Now, as I mentioned in the beginning, I was broke as a joke.
Not only was I dangerously low on cash, I actually owed my bank over twenty grand.
I had no idea how I would be able to continue paying the minimum monthly payments of several hundred dollars I owed each month.
Once BofA tacked my monthly interest onto the balance, I felt like my payments did little more than put another month between this payment and the next.
I certainly wasn’t making much headway towards paying off the debt at this rate.
I felt like I was treading water with this damned credit card debt, but tried not to sweat it.
I had bigger fish to fry.
Namely: how the hell to survive in a strange country where I don’t speak the language, don’t know a soul, and now found myself in with little more than a high-toned notion of starting an online biz.
I lived in this shitty hostel for months.
At night I slept in a muggy, mosquito-ridden dorm room bed with no AC.
I ate fried chicken and rice for dinner from the hawker stalls most every night.
Sometimes I allowed myself a big Singha beer.
I woke up each day and connected to the easy-come, easy-go WiFi and anxiously tried to hustle up enough cash to pay for another few nights of lodging.
On two separate occasions, I didn’t have the money for a hostel bed so I wandered the streets of Bangkok at night and returned to the hostel lobby to work again in the morning.
To top it all off, A few weeks into my journey my trusty old Macbook Pro croaked.
I took it to Panthip plaza in Ratchathewi and found out that unfortunately, my laptop was banjaxed.
Kaput. Ruined. Game over man, game over.
So I went on Craigslist and found a student who was selling his late 2010 Macbook Pro for about $700 USD – which was almost all of the money I had left by then.
I took a taxi out to Assumption university in Chaengwattana where the young fella lived and studied.
The taxi driver, who confidently proclaimed he knew exactly where he was going, got lost on the way, and I almost didn’t get to my destination.
Luckily, I had my 500 baht shitty phone that I bought at Tesco Lotus.
This beautiful piece of crap, unlike an iPhone, would take 2 days to run out of batteries. I absolutely cherished it.
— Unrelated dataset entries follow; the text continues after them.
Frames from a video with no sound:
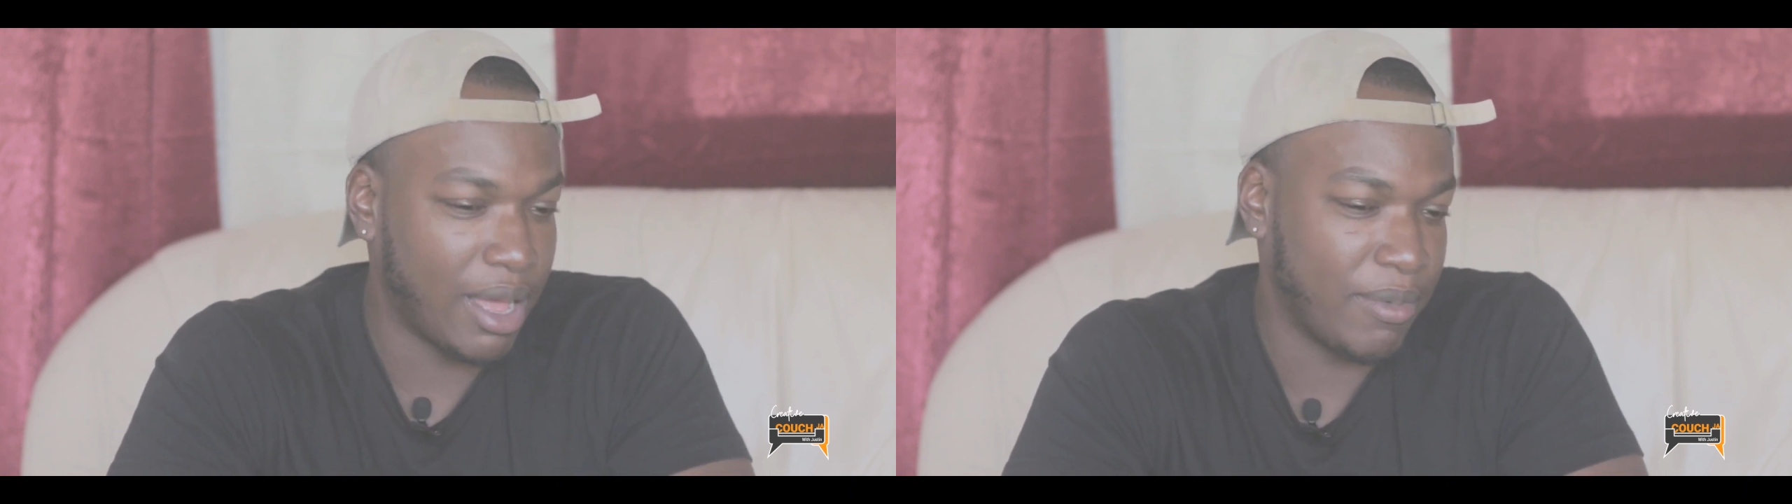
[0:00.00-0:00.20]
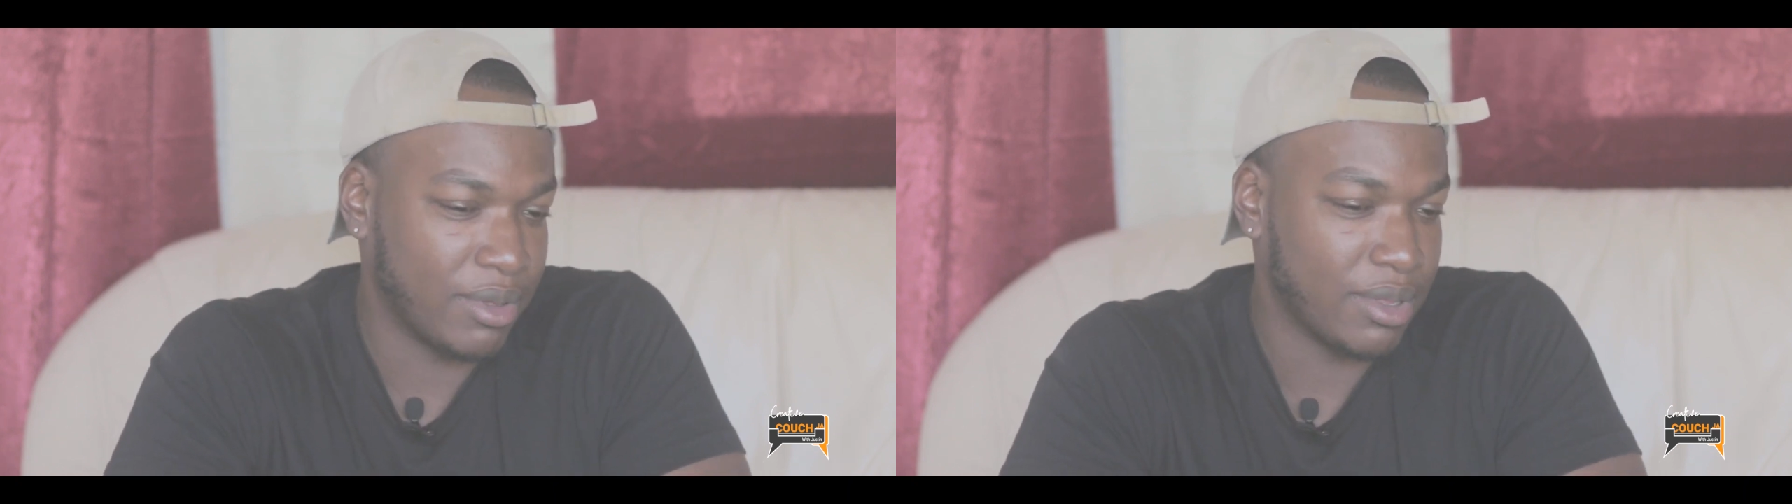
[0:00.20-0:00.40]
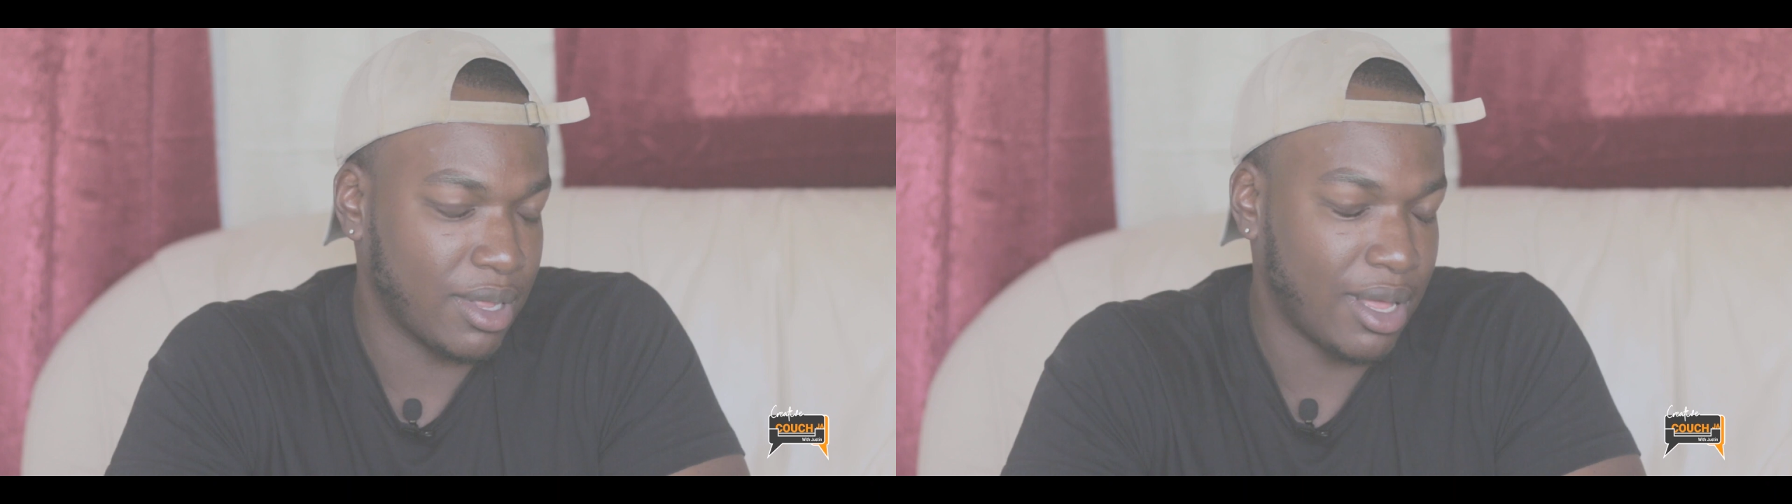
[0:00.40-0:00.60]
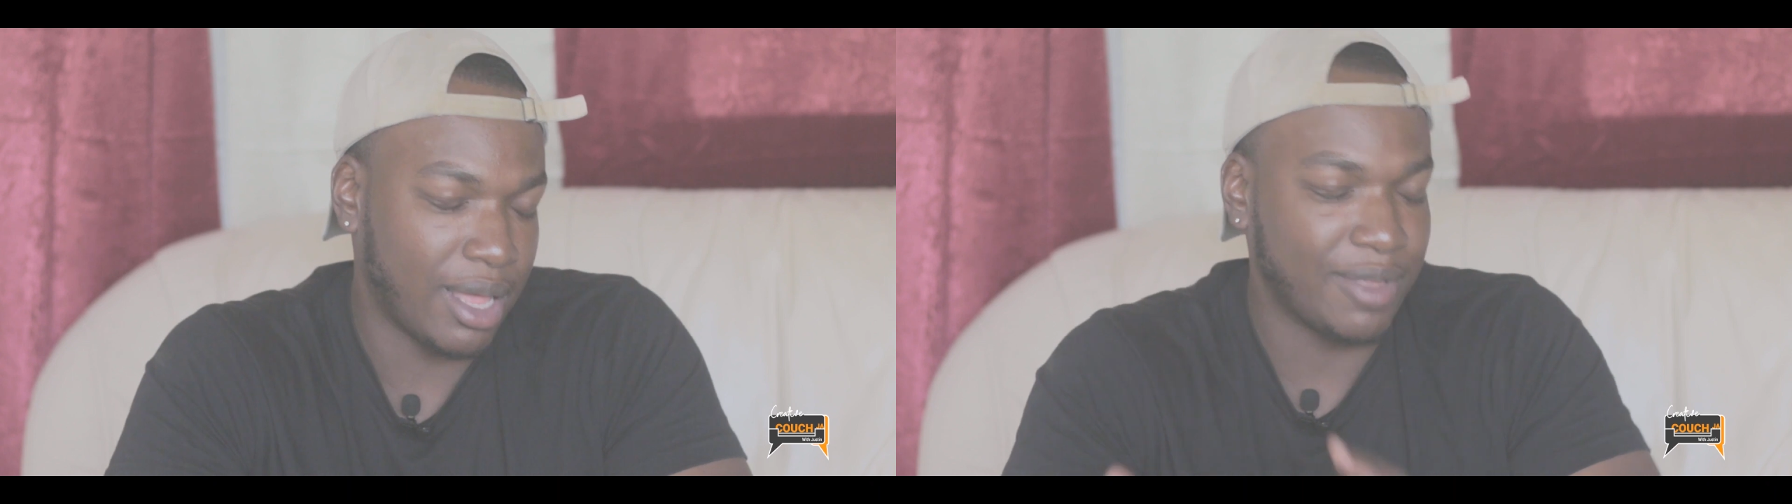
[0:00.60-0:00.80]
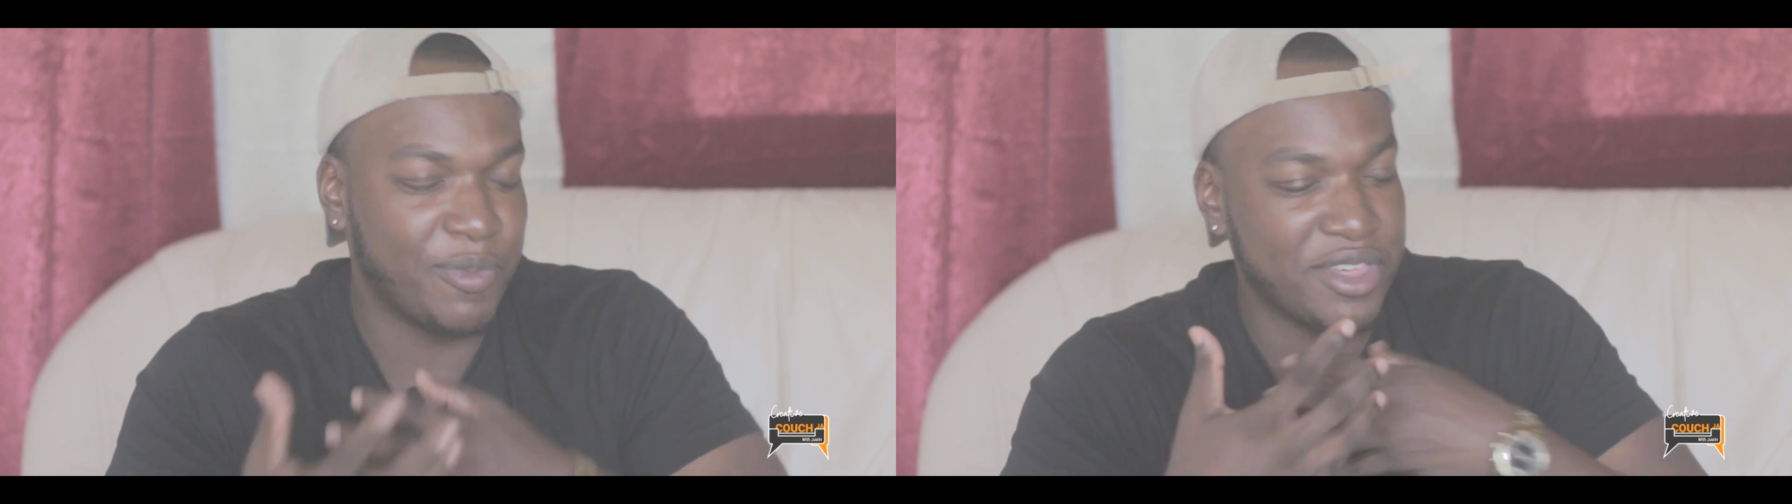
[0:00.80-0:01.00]
I'm
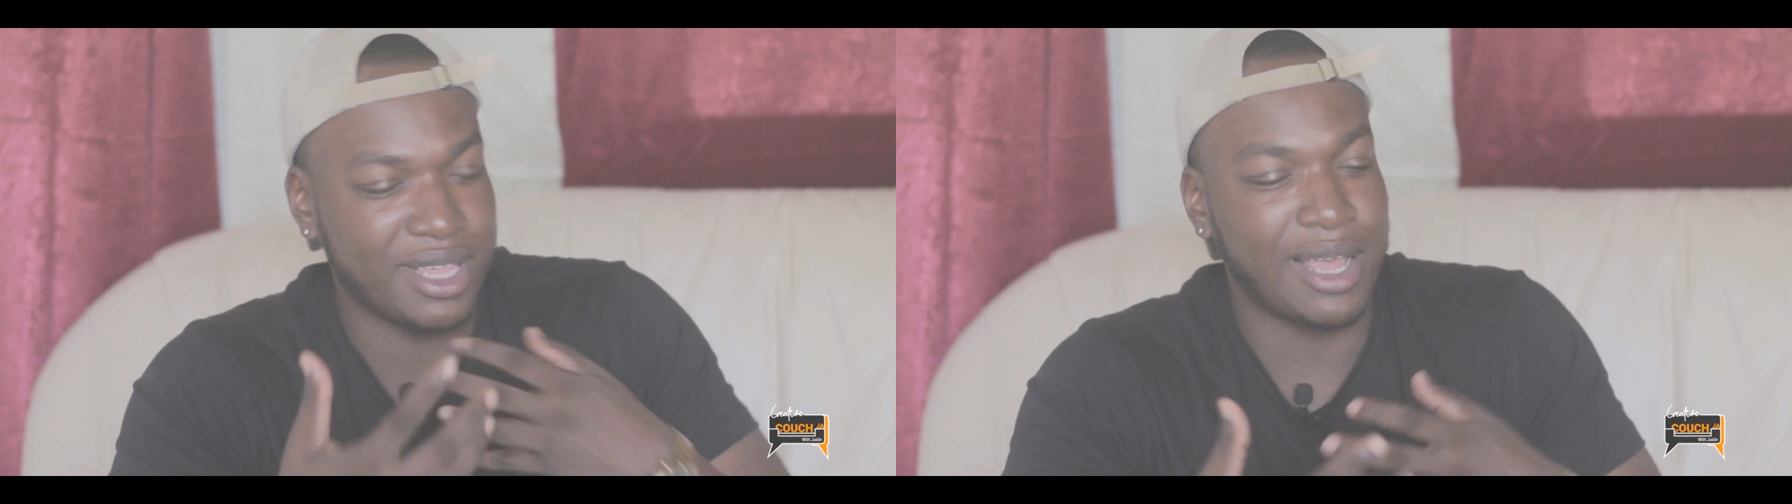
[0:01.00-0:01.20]
as much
I sat down in the soccer field at Assumption university and waited for almost an hour to get a text from the guy who was selling me his laptop.
While I sat on the bleachers of the neatly trimmed and delightfully green soccer field waiting for the seller to materialize, I noticed fresh-faced students sneaking curious looks at me and giggling, clearly not used to too many foreigners dropping by this out-of-the-way locale.
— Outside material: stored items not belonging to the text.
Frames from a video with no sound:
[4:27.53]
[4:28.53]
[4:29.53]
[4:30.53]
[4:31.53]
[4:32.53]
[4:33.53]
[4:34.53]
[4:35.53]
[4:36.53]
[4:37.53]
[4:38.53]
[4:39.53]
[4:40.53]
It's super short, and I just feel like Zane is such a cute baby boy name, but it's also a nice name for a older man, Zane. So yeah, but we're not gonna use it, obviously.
Just as I was about to call it quits, a young man came up to me and asked me if my name is Vic.
Indeed it is.
Drew was his name.
Drew spoke good English and was in fact half-foreigner himself, which instantly set me at ease.
It’s one thing to spend almost all of the money you have left on a computer which represents your only means of survival.
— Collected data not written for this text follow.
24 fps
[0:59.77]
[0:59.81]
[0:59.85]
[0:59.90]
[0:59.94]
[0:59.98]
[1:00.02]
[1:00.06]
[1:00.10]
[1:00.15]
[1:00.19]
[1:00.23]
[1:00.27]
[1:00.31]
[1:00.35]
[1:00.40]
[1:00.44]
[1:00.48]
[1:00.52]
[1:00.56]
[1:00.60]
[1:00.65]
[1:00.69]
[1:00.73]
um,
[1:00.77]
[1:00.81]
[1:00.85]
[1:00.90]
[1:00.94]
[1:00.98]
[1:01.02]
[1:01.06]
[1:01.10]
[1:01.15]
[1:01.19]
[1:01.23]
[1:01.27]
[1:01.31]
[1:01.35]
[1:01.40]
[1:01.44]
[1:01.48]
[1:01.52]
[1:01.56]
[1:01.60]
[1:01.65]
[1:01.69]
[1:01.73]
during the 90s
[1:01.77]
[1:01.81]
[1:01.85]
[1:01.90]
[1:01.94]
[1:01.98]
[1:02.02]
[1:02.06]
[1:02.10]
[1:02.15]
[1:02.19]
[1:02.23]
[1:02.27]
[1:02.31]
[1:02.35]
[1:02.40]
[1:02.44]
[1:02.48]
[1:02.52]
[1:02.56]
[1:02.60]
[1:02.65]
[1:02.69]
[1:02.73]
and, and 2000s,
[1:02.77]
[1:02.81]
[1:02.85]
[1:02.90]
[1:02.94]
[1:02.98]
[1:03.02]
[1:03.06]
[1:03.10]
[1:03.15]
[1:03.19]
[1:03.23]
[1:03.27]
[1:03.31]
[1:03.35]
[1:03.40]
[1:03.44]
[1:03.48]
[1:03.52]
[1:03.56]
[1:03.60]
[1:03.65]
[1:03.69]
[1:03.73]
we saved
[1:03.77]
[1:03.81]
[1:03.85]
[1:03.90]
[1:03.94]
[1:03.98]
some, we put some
It’s another to spend your money on a computer that you bought from somebody who doesn’t speak English, find out that it’s actually broken, and then have no recourse to recover your money because:
A) you’re a foreigner, so F you.
B) take it to small claims court (is there even such a thing here?)
C) cross-cultural misunderstanding, misteeer.
In other words, make a bad deal and you’re screwed; that’s all there is to it.
I came up to Drew’s dorm room and, with niceties out of the way, I proceeded to scrutinize the computer in the severe manner I’d learned from my dad, who had, among other occasions, first impressed me with it when he purchased me a used car in high school from a stranger.
I finished my inspection, decided all was well, paid him the cash, and spent the next 30 minutes wandering around the campus with a paper cup of burnt black coffee in hand, and memories of my university days nostalgically flicking through my mind.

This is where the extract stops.